The converter uses the standard decimal (SI) convention where 1 KB = 1,000 bytes, 1 MB = 1,000 KB, and so on. This matches how hard drive manufacturers, cloud storage providers, and most operating systems display file sizes, so the numbers you see here will align with what you see on your devices.
Frequently Asked Questions
Does this converter use decimal (SI) or binary (IEC) units?
This tool uses the decimal (SI) convention where 1 KB = 1,000 bytes, 1 MB = 1,000 KB, and so on. This matches how hard drives, SSDs, cloud storage providers, and most operating systems report file sizes. If you need binary units (KiB, MiB, GiB where 1 KiB = 1,024 bytes), you may see slightly different numbers.
Can I convert between more than two units at once?
This converter handles one conversion at a time — pick a "From" unit and a "To" unit. To see multiple conversions, simply change the unit and the result updates instantly. For example, convert GB to MB first, then switch to TB to see the same value in terabytes.

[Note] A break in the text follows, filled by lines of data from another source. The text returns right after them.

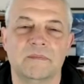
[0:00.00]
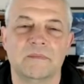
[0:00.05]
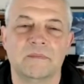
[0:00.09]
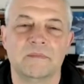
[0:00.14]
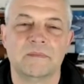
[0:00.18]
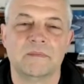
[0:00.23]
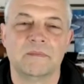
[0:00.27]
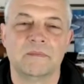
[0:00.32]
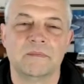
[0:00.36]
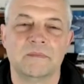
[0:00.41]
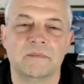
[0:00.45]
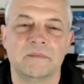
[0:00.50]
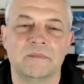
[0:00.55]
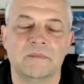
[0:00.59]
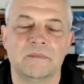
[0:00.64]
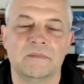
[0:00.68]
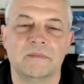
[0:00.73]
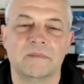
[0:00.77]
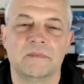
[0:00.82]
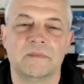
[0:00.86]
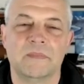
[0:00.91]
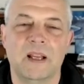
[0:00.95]
keep
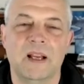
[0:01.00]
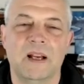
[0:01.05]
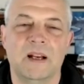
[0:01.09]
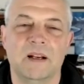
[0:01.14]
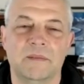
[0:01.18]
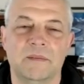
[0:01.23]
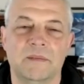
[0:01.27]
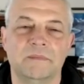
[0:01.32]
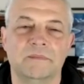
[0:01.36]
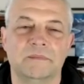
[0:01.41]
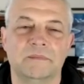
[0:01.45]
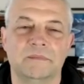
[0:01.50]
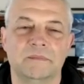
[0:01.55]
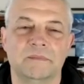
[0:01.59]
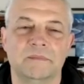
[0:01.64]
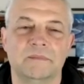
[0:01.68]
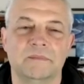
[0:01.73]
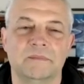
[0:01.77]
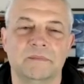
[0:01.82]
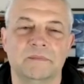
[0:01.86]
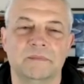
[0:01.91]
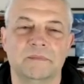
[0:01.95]
going. It's got 700
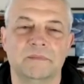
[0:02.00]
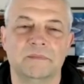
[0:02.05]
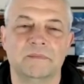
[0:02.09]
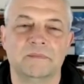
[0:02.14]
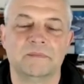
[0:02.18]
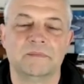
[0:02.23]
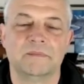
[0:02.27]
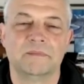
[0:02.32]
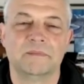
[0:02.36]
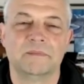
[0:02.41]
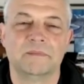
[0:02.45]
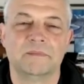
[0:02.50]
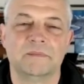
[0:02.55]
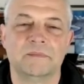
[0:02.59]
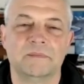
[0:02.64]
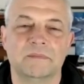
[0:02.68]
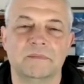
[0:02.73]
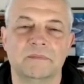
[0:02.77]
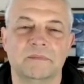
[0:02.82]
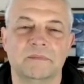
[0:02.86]
kilometers of range.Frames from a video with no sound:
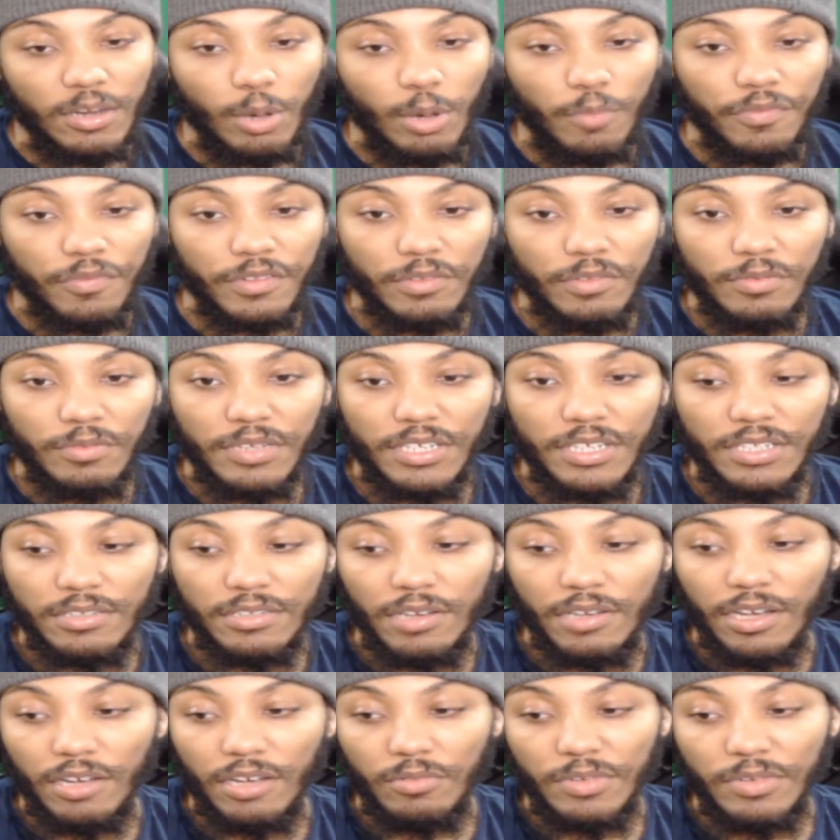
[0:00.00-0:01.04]
Hopefully, we get
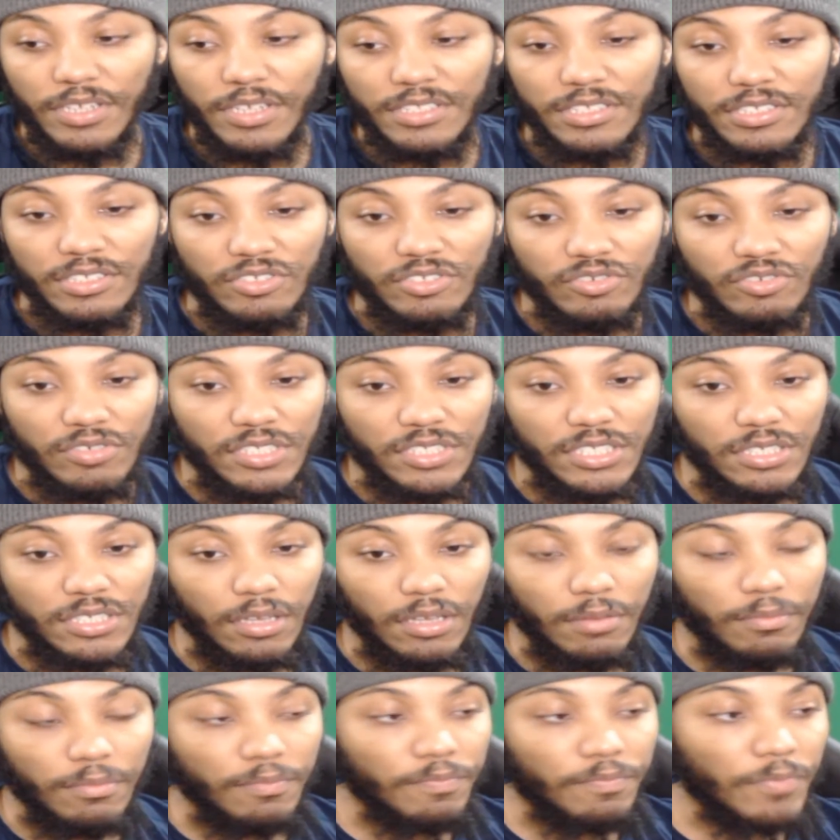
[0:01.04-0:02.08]
to enjoy
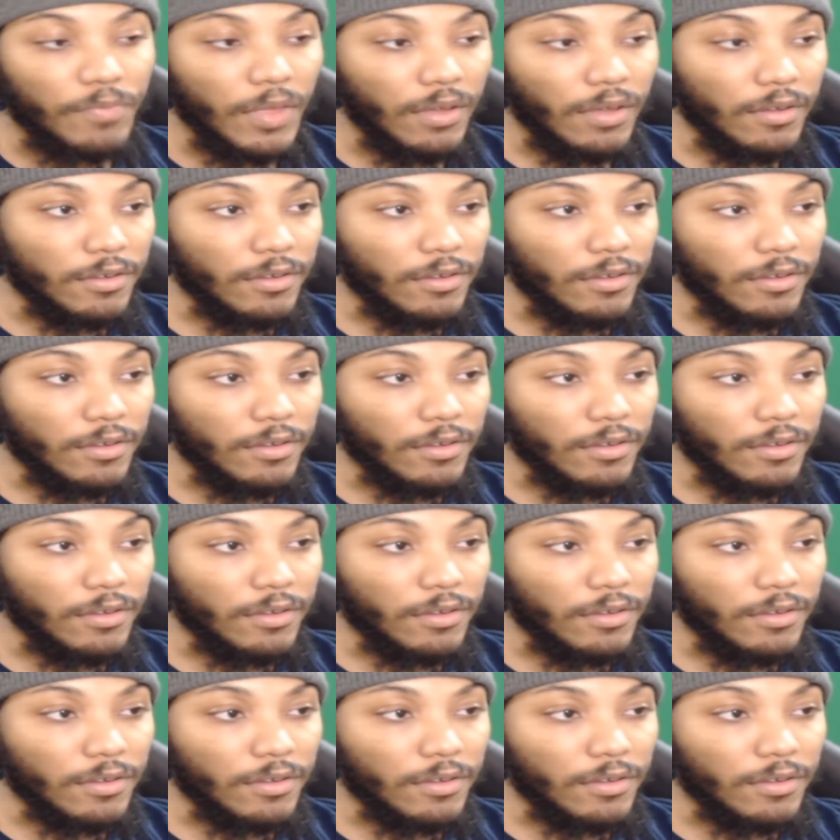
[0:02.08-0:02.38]
some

Why does the result show many decimal places?
The converter displays up to 6 decimal places for precision. For example, converting 1 KB to MB gives 0.001000 MB. Most practical uses will only need the first few digits, so feel free to round mentally — or use the copy button to grab the exact value.
What real-world scenarios is this converter useful for?
It's great for estimating storage requirements (how many files fit on a drive), understanding data plans (what does 50 GB really mean in MB?), comparing cloud storage tiers, planning backup strategies, and converting specs when shopping for electronics. Photographers, developers, and IT professionals use it daily.